La gripe aviar H5N1 volvió a colocarse en la conversación pública debido a una serie de cambios recientes, casos en animales y reportes aislados en humanos en otros países. Ante este escenario, especialistas de la UNAM señalaron que no se trata de una situación de alarma, pero sí de algo que requiere atención constante. El virus ha mostrado comportamientos inesperados, y eso hace necesario entender qué está pasando exactamente.
La gripe aviar H5N1: vigilancia, no alarma
La UNAM, a través del vocero del Programa Universitario de Investigación sobre Riesgos Epidemiológicos Emergentes, Mauricio Rodríguez Álvarez, explicó que en México no existen casos reportados de gripe aviar H5N1, ni en personas ni en animales. Sin embargo, el virus está experimentando cambios importantes.

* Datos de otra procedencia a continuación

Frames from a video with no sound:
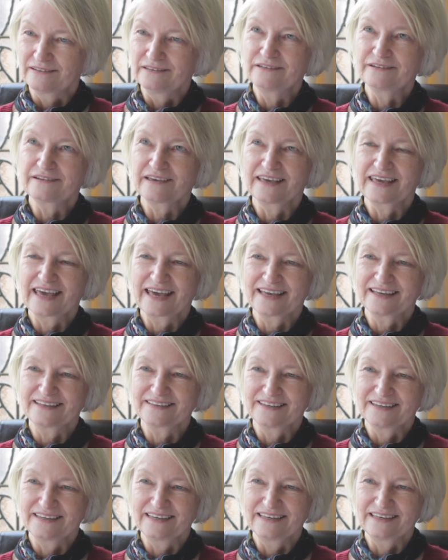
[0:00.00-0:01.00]
looking
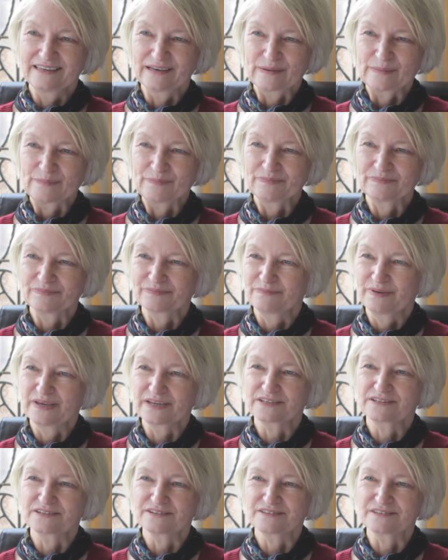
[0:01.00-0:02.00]
at the
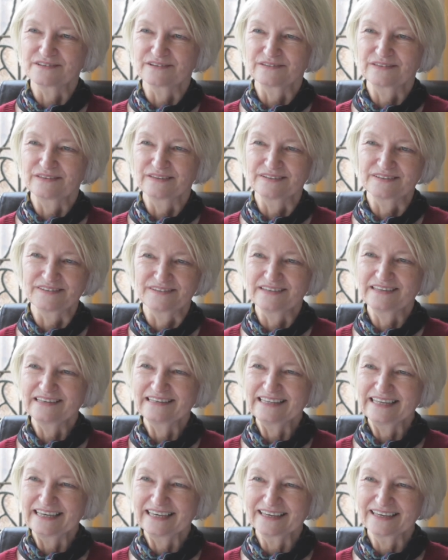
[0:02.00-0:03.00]
pictures on the
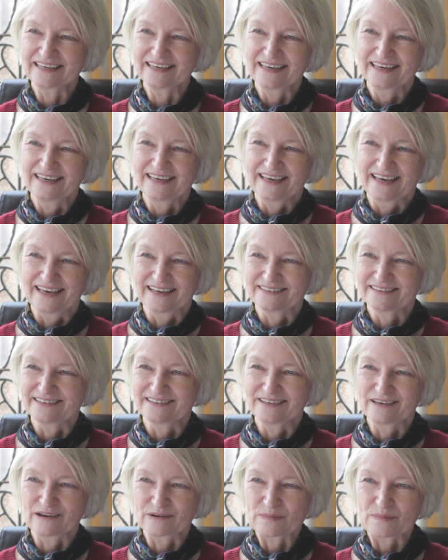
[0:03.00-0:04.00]
ceiling as
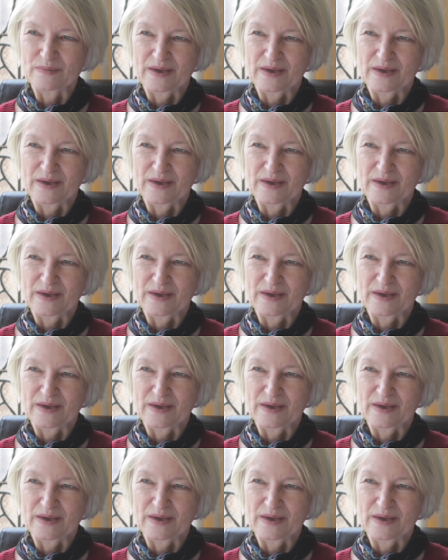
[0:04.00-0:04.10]
a young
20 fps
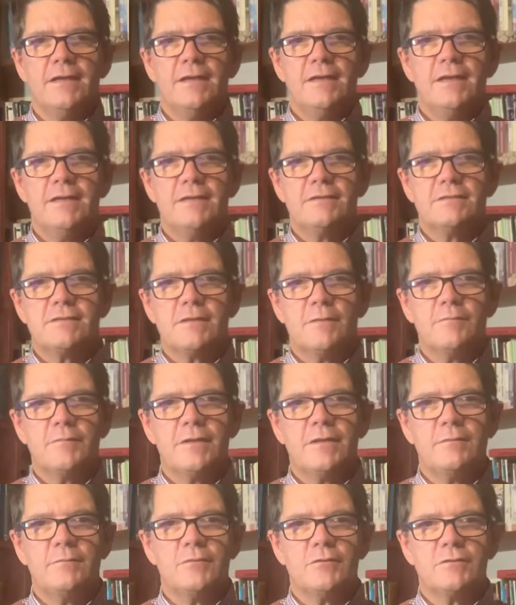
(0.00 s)
It's something
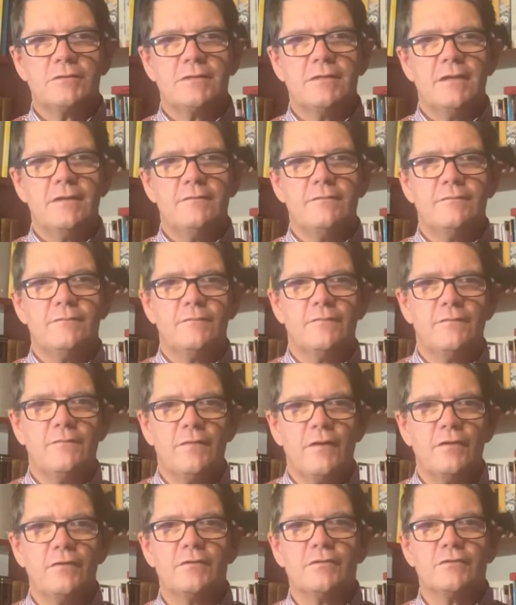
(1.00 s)
that must give
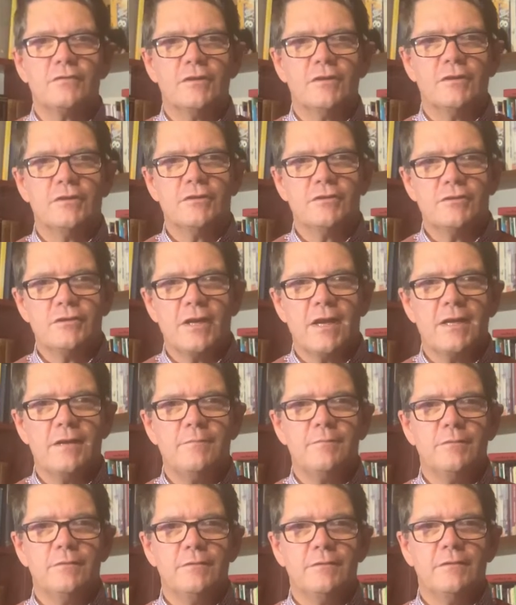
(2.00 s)
function and
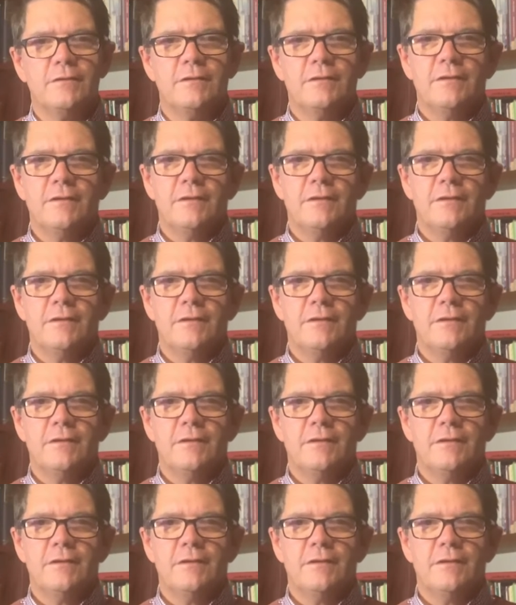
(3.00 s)
shape and,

Rodríguez Álvarez insistió en que el momento actual es de vigilancia epidemiológica, no de pánico, porque el virus se está moviendo en varias regiones del continente y su comportamiento evoluciona con rapidez.

Los cambios del virus que preocupan a especialistas
El punto que más llamó la atención en 2024 fue la capacidad del virus para infectar a vacas lecheras en Estados Unidos, algo que no se había documentado de manera tan amplia antes. Este salto a mamíferos representa un cambio en la ecología del virus y abre nuevas rutas de transmisión entre especies. Estados como California incluso declararon emergencias en granjas donde también se detectaron gatos afectados tras consumir leche sin pasteurizar. Aunque México no registra estos casos, existe vigilancia en la frontera norte debido al intercambio de ganado con estados estadounidenses que sí han tenido brotes.

¿Representa un riesgo para la salud humana en México?
De acuerdo con la UNAM, el riesgo general para la población es bajo. Quienes deben estar más atentos son las personas que trabajan en granjas o que están en contacto directo con animales enfermos. México cuenta desde 2006 con un Sistema de Vigilancia Centinela que monitorea virus respiratorios, como influenza, coronavirus, VSR, rinovirus y otros patógenos, lo que permite identificar anomalías con rapidez.

En 2024 se registraron casos aislados en otros países: una muerte por H5N1 en Louisiana y un caso grave en Canadá. En México, el caso reportado el mismo año correspondió a H5N2, un subtipo distinto. Además, hasta ahora no se ha identificado transmisión de persona a persona, un elemento fundamental para evitar escenarios de mayor preocupación.
La leche cruda y otros factores relevantes
La UNAM recalcó la importancia de evitar el consumo de leche bronca o sin pasteurizar, debido a que en Estados Unidos se encontró virus infeccioso en leche de vacas afectadas por H5N1. La leche cruda no solo puede transmitir influenza, sino también enfermedades como brucelosis y tuberculosis. Este hallazgo llevó a ajustes en la regulación de la industria lechera estadounidense durante 2024, recordando cómo un cambio en la dinámica de un virus puede afectar la producción de alimentos.

¿Por qué se considera que 2025 será un año clave?
La combinación de aves migratorias, el salto del virus a nuevos animales, la intensificación de vigilancia y los reportes aislados en humanos hacen que especialistas anticipen un año crucial para entender la evolución de la H5N1. La UNAM subrayó que no se espera un escenario de emergencia, pero sí un periodo de información constante y ajustes sanitarios.

La gripe aviar se convirtió en un fenómeno que involucra salud, economía y ecosistemas, mostrando cómo los cambios en la naturaleza pueden tener efectos amplios. La conclusión de los especialistas de la UNAM es clara: la vigilancia es una herramienta preventiva. No se trata de temer, sino de observar con atención las señales que ofrece el comportamiento del virus.

La gripe aviar H5N1 está evolucionando de formas inesperadas y, aunque México no enfrenta un riesgo elevado, la vigilancia recomendada por la UNAM es esencial para anticiparse a cualquier cambio relevante. En un mundo donde virus y animales comparten cada vez más espacios, comprender estos procesos permite tomar decisiones informadas y medir la magnitud real del fenómeno. ¿Qué nuevas pistas dejará este virus en los próximos meses?